Studio album by Ratt
- Released: May 30, 1985
- Recorded: 1985
- Studios: Rumbo (Los Angeles) Atlantic (New York)
- Genres: Heavy metal; glam metal;
- Length: 36:02
- Label: Atlantic
- Producer: Beau Hill

Ratt chronology
| Out of the Cellar (1984) | Invasion of Your Privacy (1985) | Dancing Undercover (1986) |

Singles from Invasion of Your Privacy
- "Lay It Down" Released: June 1985 (US) ; "You're in Love" Released: September 1985 (US) ; "What You Give Is What You Get" Released: January 25, 1986 (Japan) ;

= Invasion of Your Privacy =

Invasion of Your Privacy is the second studio album by American heavy metal band Ratt. It was released in 1985 and featured the singles "Lay It Down", "You're in Love" and "What You Give Is What You Get". Beau Hill produced the album, and the cover model is Playboy model Marianne Gravatte, who also made an appearance in the "Lay It Down" music video.
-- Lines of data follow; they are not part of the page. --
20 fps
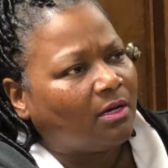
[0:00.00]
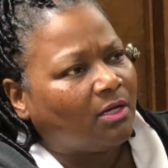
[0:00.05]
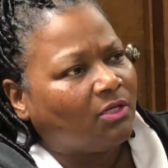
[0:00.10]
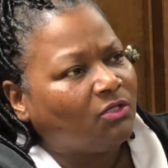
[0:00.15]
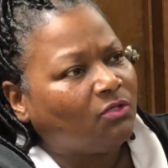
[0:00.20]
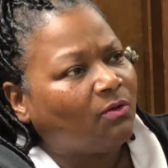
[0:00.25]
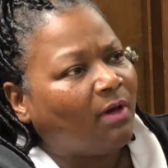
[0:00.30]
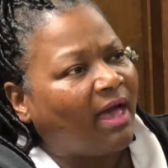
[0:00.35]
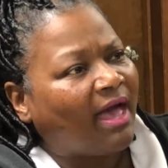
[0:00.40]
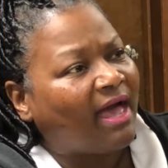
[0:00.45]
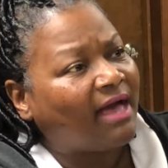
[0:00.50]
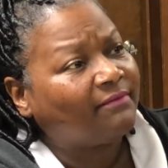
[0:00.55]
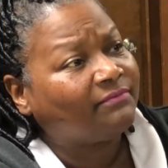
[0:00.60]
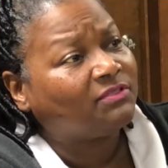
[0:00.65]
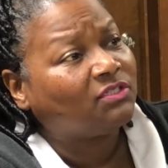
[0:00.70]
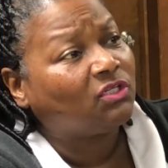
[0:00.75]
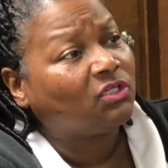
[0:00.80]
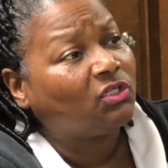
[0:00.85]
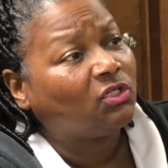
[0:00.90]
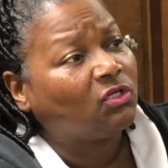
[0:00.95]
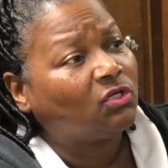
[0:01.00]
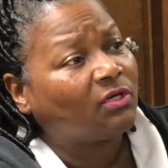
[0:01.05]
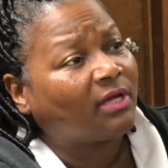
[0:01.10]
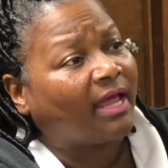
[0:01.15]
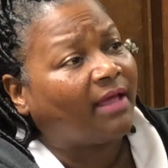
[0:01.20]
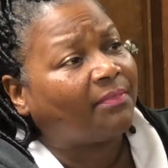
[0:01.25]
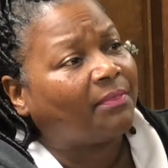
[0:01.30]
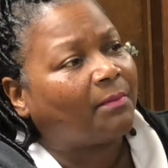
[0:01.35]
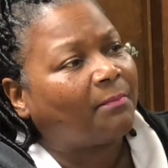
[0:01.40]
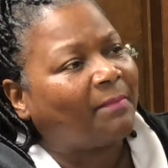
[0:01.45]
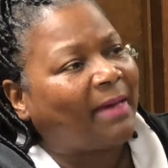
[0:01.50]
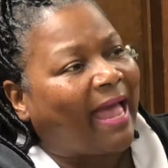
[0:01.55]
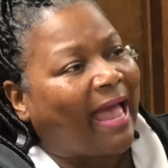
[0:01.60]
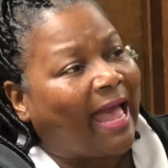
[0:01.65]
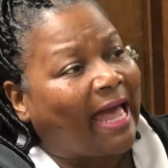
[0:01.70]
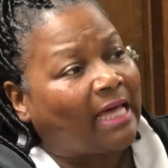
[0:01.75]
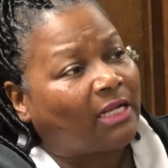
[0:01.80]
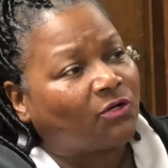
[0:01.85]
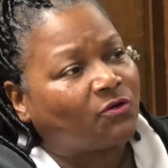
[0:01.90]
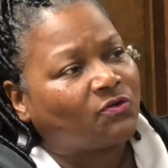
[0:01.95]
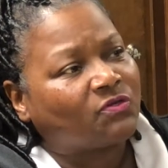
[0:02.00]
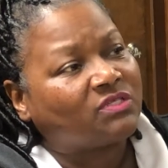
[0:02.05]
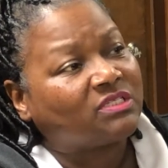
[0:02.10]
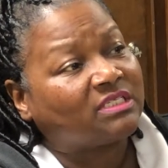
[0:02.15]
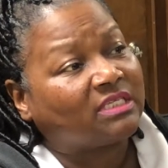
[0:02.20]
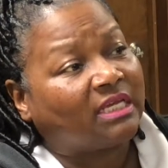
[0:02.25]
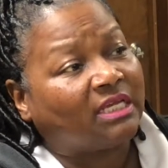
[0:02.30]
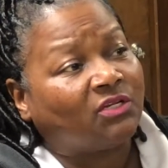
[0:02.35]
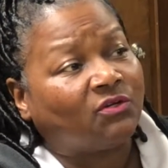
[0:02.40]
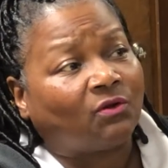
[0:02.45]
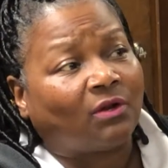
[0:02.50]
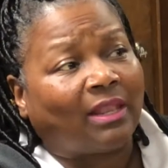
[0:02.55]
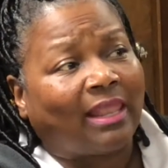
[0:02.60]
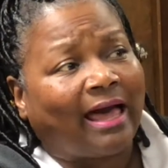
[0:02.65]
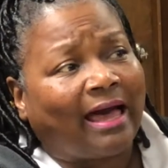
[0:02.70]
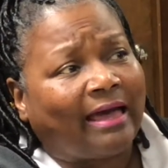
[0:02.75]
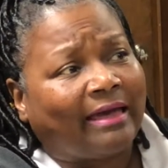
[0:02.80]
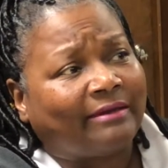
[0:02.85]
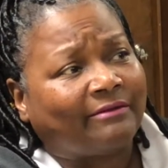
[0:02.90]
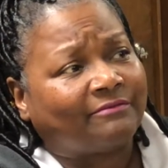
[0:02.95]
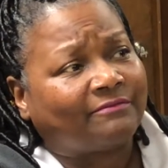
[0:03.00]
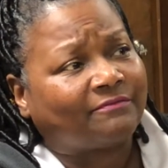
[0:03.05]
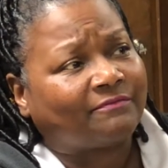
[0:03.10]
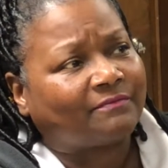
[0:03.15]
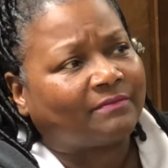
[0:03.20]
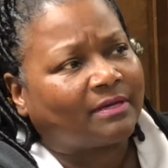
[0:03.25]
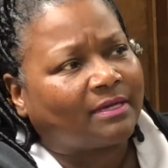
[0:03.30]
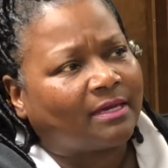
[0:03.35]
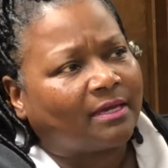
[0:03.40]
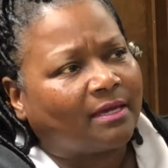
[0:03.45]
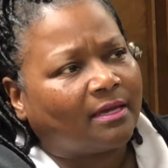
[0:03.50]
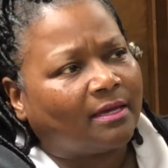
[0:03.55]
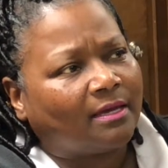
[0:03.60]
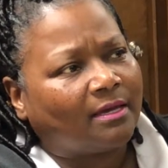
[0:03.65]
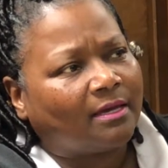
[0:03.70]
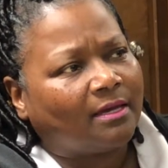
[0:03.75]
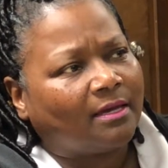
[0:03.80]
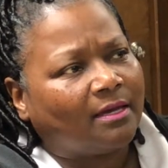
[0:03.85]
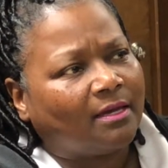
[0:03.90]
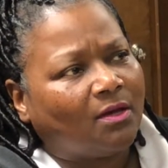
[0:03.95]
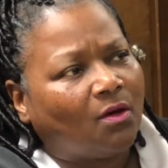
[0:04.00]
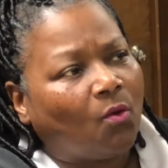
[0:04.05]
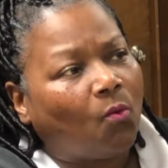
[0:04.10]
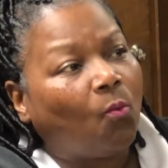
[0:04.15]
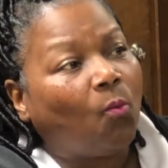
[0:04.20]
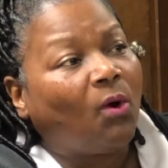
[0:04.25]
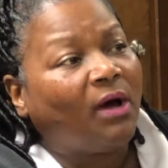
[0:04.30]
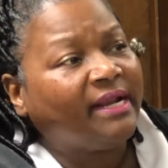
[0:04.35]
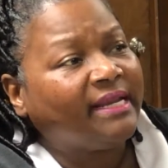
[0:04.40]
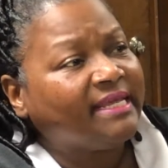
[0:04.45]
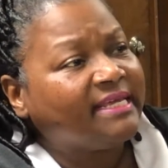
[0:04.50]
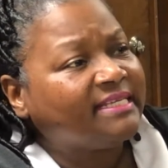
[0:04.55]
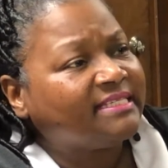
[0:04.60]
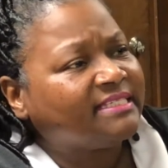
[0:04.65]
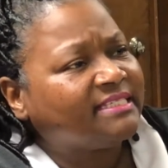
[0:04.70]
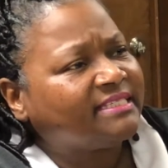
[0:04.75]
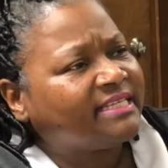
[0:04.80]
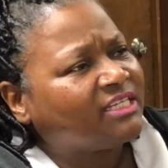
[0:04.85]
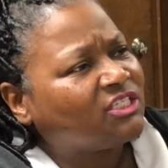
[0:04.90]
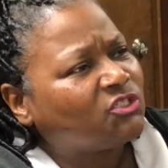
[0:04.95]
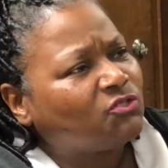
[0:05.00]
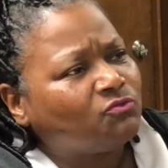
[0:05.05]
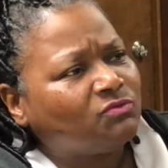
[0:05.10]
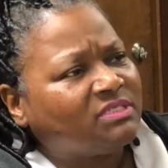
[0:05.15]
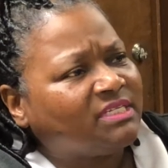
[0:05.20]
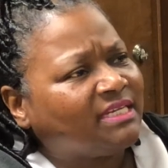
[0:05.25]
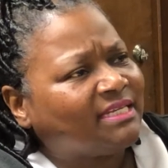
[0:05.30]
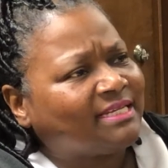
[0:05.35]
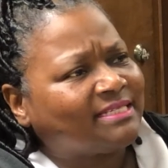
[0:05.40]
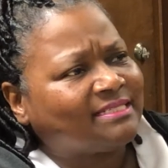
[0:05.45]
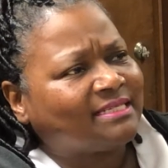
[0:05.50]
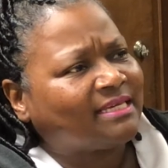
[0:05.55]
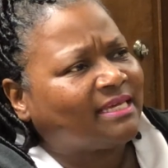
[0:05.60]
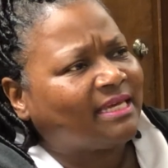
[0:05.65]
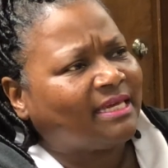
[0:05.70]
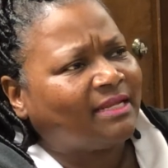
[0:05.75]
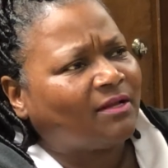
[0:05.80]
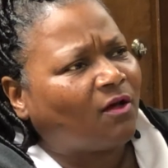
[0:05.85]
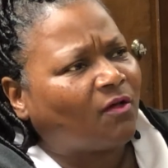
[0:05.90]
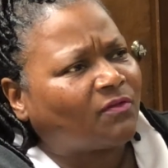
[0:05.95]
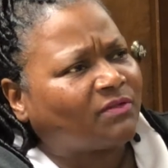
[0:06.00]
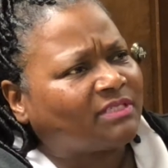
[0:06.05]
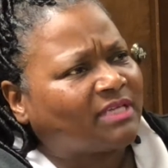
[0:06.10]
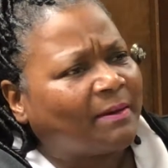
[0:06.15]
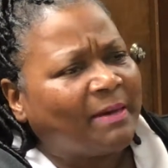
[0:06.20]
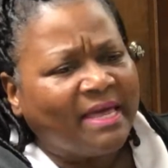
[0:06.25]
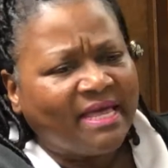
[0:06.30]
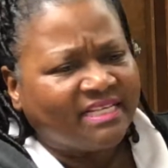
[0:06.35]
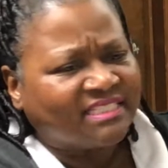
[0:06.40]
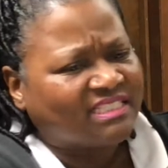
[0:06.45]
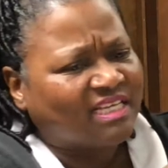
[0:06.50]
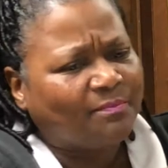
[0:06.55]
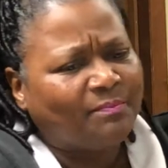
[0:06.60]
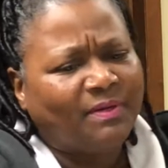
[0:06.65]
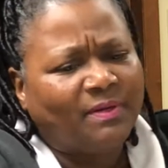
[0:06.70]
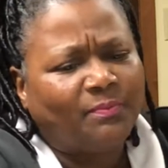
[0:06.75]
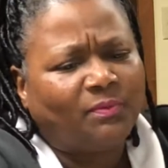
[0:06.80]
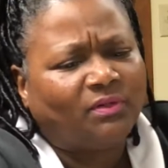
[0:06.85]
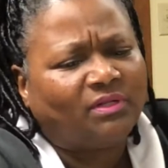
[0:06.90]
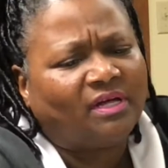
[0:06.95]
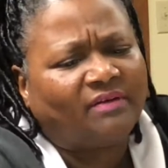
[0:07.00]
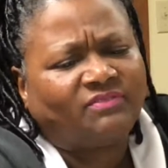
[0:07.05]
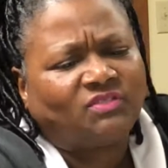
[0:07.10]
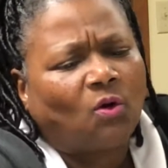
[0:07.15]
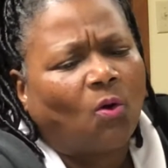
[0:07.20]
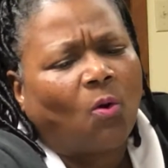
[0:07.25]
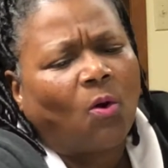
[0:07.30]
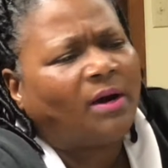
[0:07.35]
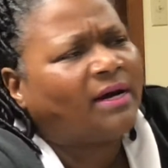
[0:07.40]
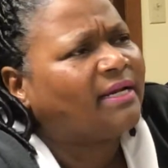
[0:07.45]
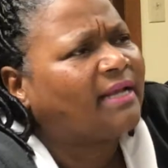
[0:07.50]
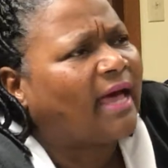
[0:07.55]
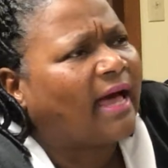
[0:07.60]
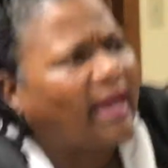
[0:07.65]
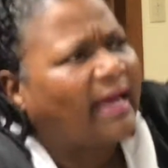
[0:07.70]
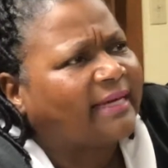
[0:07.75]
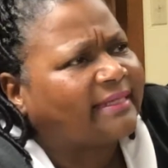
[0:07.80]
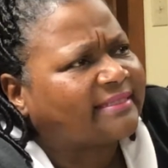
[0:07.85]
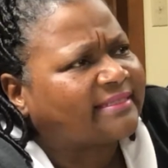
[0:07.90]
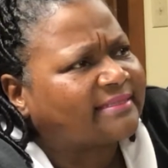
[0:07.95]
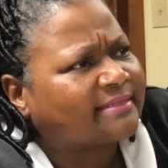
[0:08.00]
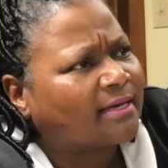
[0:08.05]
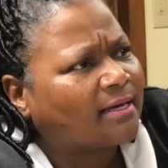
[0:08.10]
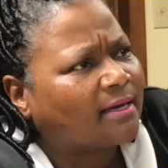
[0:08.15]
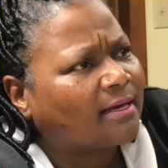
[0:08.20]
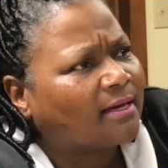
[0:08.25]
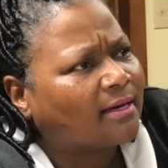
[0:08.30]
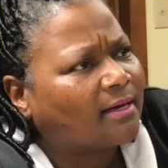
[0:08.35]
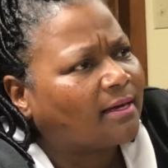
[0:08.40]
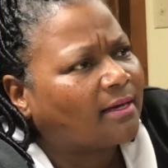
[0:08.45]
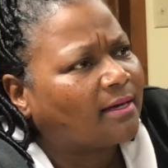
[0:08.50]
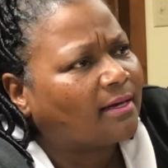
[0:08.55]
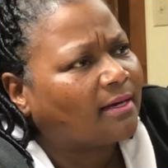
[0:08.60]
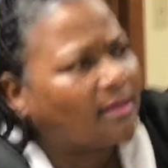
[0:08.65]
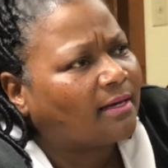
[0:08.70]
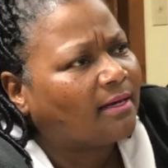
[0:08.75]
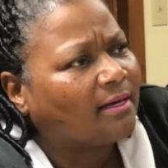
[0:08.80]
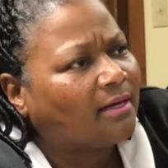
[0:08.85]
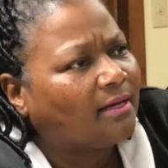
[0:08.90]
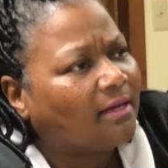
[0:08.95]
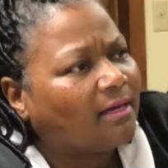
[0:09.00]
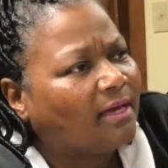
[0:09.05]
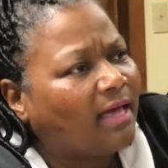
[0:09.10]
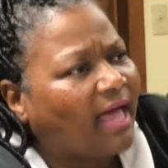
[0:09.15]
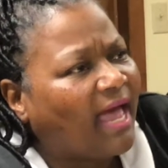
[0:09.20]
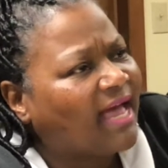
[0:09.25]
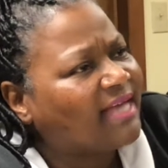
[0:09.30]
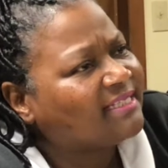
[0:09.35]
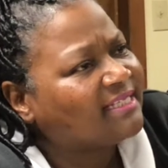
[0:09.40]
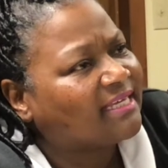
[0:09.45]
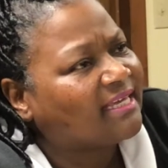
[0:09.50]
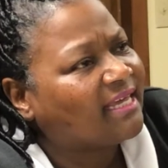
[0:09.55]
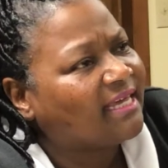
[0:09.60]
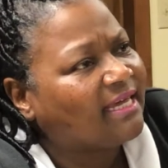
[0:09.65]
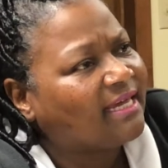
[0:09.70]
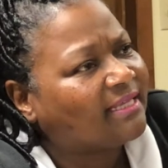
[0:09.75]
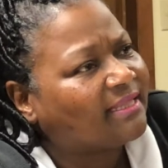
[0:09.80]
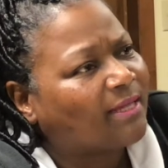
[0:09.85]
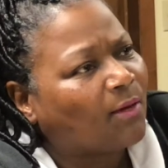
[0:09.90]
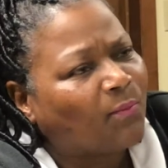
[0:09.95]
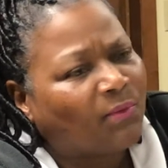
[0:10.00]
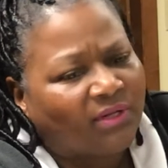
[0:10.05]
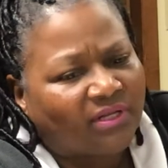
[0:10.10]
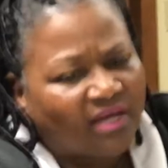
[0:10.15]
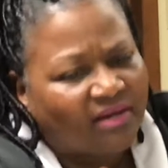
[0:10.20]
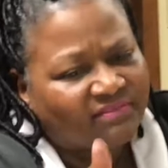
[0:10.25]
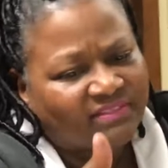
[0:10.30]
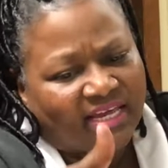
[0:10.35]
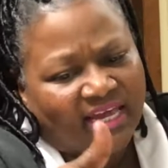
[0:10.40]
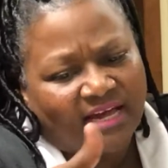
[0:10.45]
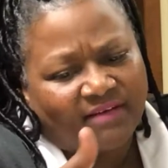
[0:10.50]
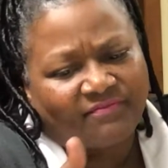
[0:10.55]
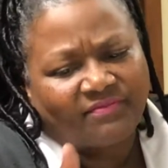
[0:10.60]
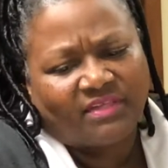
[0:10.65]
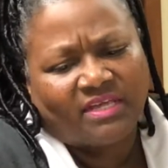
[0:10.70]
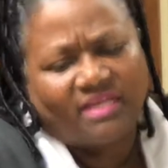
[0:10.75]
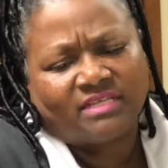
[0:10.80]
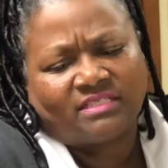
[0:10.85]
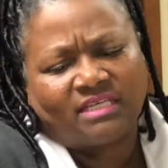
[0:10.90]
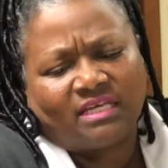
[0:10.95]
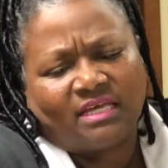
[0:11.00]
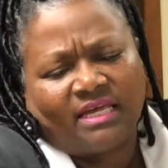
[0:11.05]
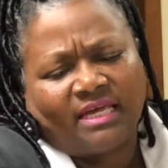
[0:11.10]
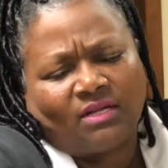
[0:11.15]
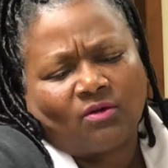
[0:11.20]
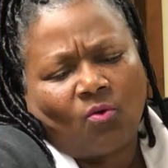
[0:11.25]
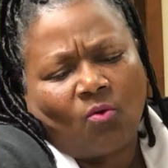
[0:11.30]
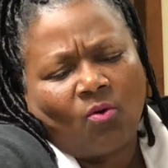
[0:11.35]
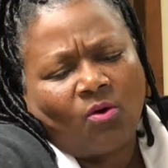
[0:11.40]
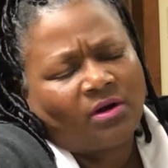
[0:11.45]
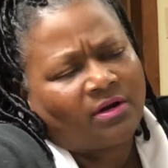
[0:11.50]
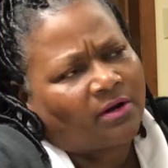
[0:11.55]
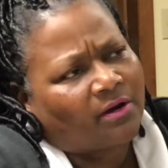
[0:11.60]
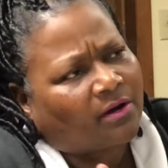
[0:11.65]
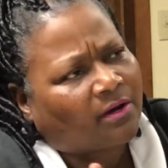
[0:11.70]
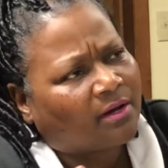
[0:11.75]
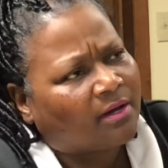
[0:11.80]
You have to look at the patterns in your life. What is it that you did as a kid all the time? Some people love to organize. As a kid, they would love to have things in order.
In 2015, Loudwire ranked the album as the 8th best metal album of 1985.

Professional ratings
Review scores
| Source | Rating |
| AllMusic | Star |
| Collector's Guide to Heavy Metal | 7/10 |
| Metal Storm | 8.9/10 |
| Rolling Stone | (mixed) |

==Track listing==

Side one
| No. | Title | Writer(s) | Length |
|---|---|---|---|
| 1. | "You're in Love" | Juan Croucier; Stephen Pearcy; | 3:12 |
| 2. | "Never Use Love" | Pearcy | 3:54 |
| 3. | "Lay It Down" | Warren DeMartini; Croucier; Robbin Crosby; Pearcy; | 3:23 |
| 4. | "Give It All" | Crosby; Pearcy; | 3:19 |
| 5. | "Closer to My Heart" | Crosby; Pearcy; | 4:30 |

Side two
| No. | Title | Writer(s) | Length |
|---|---|---|---|
| 6. | "Between the Eyes" | DeMartini; Pearcy; | 3:54 |
| 7. | "What You Give Is What You Get" | Croucier | 3:47 |
| 8. | "Got Me on the Line" | Crosby; Pearcy; | 3:04 |
| 9. | "You Should Know by Now" | Crosby; Croucier; Pearcy; | 3:29 |
| 10. | "Dangerous but Worth the Risk" | DeMartini; Croucier; Pearcy; | 3:30 |
| Total length: |  |  | 36:02 |

==Personnel==

===Ratt===
- Stephen Pearcy – lead vocals
- Robbin Crosby – lead guitar, backing vocals
- Warren DeMartini – lead guitar, backing vocals
- Juan Croucier – bass guitar, backing vocals
- Bobby Blotzer – drums, percussion

===Production===
- Beau Hill – producer, engineer
- Jim Faraci, Stephen Benben – engineers
- Ted Jensen – mastering at Sterling Sound, New York

==Charts==

| Chart (1985) | Peak position |
|---|---|
| Canada Top Albums/CDs (RPM) | 36 |
| Finnish Albums (The Official Finnish Charts) | 32 |
| UK Albums (Official Charts) | 50 |
| US Billboard 200 | 7 |

==Certifications==

| Region | Certification | Certified units/sales |
| Canada (Music Canada) | Platinum | 100,000^{^} |
| Japan (RIAJ) | Gold | 100,000^{^} |
| United States (RIAA) | 2× Platinum | 2,000,000^{^} |
^{^} Shipments figures based on certification alone.